● DATA BLOCK

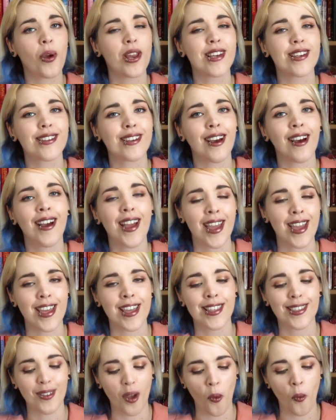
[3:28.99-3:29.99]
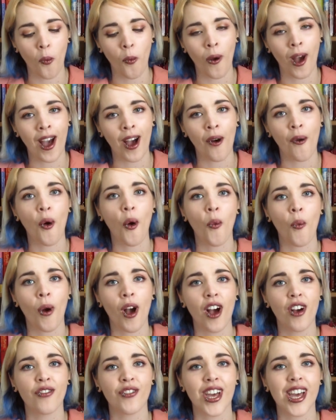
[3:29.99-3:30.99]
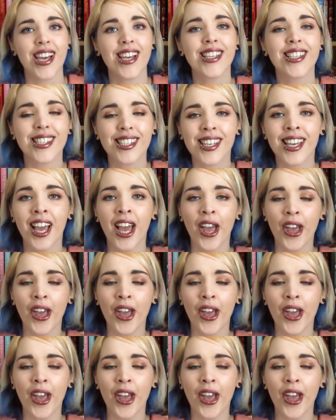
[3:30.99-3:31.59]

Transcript: Winter it is wow worth it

● GOAL OF THE EXERCISE
Produce a word-for-word version of the material, with no pictures included.

● TASK ANSWER
[3:28.99-3:29.99]
[3:29.99-3:30.99]
[3:30.99-3:31.59]

Transcript: Winter it is wow worth it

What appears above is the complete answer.